[Supplied data]

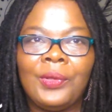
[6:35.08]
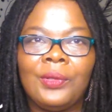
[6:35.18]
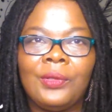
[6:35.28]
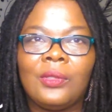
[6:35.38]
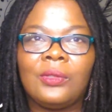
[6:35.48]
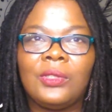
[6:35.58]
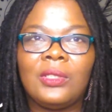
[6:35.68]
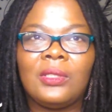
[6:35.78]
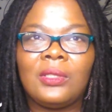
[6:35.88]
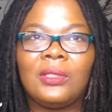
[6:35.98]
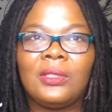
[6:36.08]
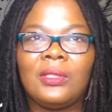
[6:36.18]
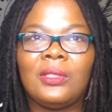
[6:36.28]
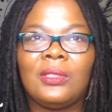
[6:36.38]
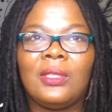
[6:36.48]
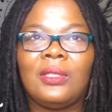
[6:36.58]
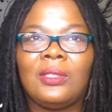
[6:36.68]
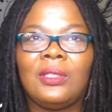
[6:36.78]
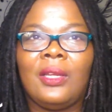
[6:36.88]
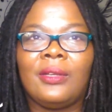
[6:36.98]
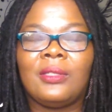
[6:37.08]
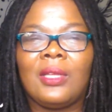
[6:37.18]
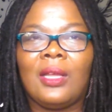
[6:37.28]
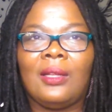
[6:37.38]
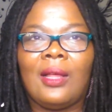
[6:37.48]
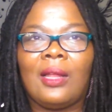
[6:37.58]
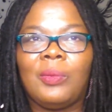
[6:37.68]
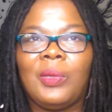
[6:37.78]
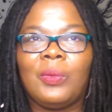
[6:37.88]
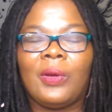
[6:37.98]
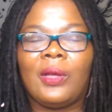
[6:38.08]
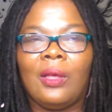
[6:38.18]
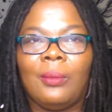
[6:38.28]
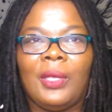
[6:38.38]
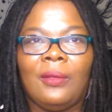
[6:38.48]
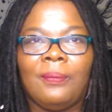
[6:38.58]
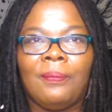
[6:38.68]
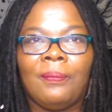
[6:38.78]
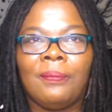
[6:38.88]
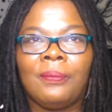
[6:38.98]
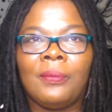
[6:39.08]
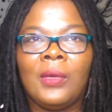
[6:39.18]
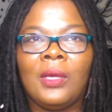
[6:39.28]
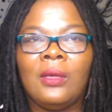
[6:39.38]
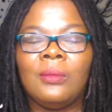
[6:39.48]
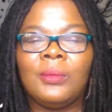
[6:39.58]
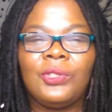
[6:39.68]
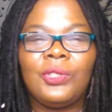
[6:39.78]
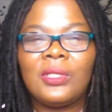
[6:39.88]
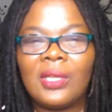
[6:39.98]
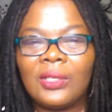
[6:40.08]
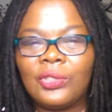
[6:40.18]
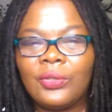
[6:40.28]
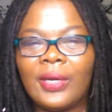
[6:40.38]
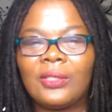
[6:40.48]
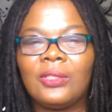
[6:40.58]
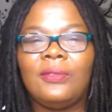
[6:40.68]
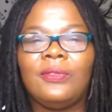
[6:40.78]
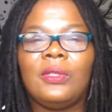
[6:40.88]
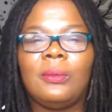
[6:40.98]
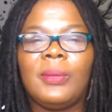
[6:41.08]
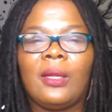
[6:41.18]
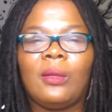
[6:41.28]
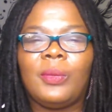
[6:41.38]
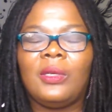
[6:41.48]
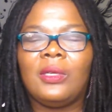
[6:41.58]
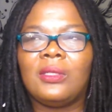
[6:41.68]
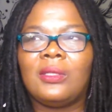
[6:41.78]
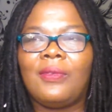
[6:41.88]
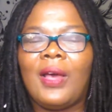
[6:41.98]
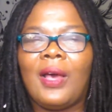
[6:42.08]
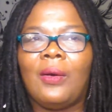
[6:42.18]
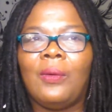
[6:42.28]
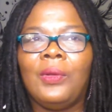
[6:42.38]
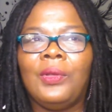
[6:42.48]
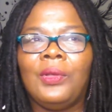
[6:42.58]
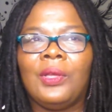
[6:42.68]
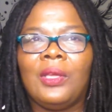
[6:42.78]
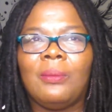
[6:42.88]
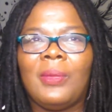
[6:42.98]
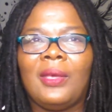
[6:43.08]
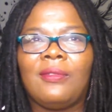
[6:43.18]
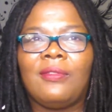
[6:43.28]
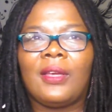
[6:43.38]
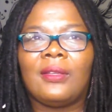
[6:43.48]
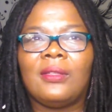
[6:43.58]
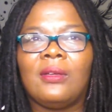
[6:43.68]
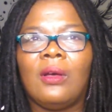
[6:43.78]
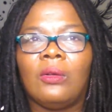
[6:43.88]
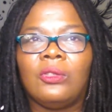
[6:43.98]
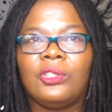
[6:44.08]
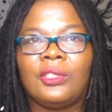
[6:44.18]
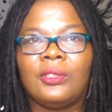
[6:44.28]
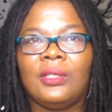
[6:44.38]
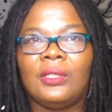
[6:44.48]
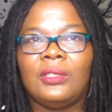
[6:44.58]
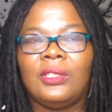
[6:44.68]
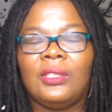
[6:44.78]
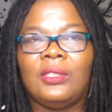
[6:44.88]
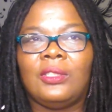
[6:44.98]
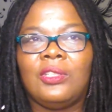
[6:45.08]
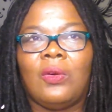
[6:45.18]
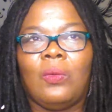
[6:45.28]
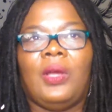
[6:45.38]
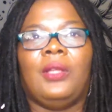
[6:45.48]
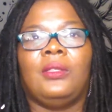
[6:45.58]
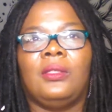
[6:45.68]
you know, she hears that a lot of people are coming, but she's not sure how she feel about it because of how it may affect the culture, and she don't want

[/Supplied data]

Set every entry down again word for word, but not the pictures.

[6:35.08]
[6:35.18]
[6:35.28]
[6:35.38]
[6:35.48]
[6:35.58]
[6:35.68]
[6:35.78]
[6:35.88]
[6:35.98]
[6:36.08]
[6:36.18]
[6:36.28]
[6:36.38]
[6:36.48]
[6:36.58]
[6:36.68]
[6:36.78]
[6:36.88]
[6:36.98]
[6:37.08]
[6:37.18]
[6:37.28]
[6:37.38]
[6:37.48]
[6:37.58]
[6:37.68]
[6:37.78]
[6:37.88]
[6:37.98]
[6:38.08]
[6:38.18]
[6:38.28]
[6:38.38]
[6:38.48]
[6:38.58]
[6:38.68]
[6:38.78]
[6:38.88]
[6:38.98]
[6:39.08]
[6:39.18]
[6:39.28]
[6:39.38]
[6:39.48]
[6:39.58]
[6:39.68]
[6:39.78]
[6:39.88]
[6:39.98]
[6:40.08]
[6:40.18]
[6:40.28]
[6:40.38]
[6:40.48]
[6:40.58]
[6:40.68]
[6:40.78]
[6:40.88]
[6:40.98]
[6:41.08]
[6:41.18]
[6:41.28]
[6:41.38]
[6:41.48]
[6:41.58]
[6:41.68]
[6:41.78]
[6:41.88]
[6:41.98]
[6:42.08]
[6:42.18]
[6:42.28]
[6:42.38]
[6:42.48]
[6:42.58]
[6:42.68]
[6:42.78]
[6:42.88]
[6:42.98]
[6:43.08]
[6:43.18]
[6:43.28]
[6:43.38]
[6:43.48]
[6:43.58]
[6:43.68]
[6:43.78]
[6:43.88]
[6:43.98]
[6:44.08]
[6:44.18]
[6:44.28]
[6:44.38]
[6:44.48]
[6:44.58]
[6:44.68]
[6:44.78]
[6:44.88]
[6:44.98]
[6:45.08]
[6:45.18]
[6:45.28]
[6:45.38]
[6:45.48]
[6:45.58]
[6:45.68]
you know, she hears that a lot of people are coming, but she's not sure how she feel about it because of how it may affect the culture, and she don't want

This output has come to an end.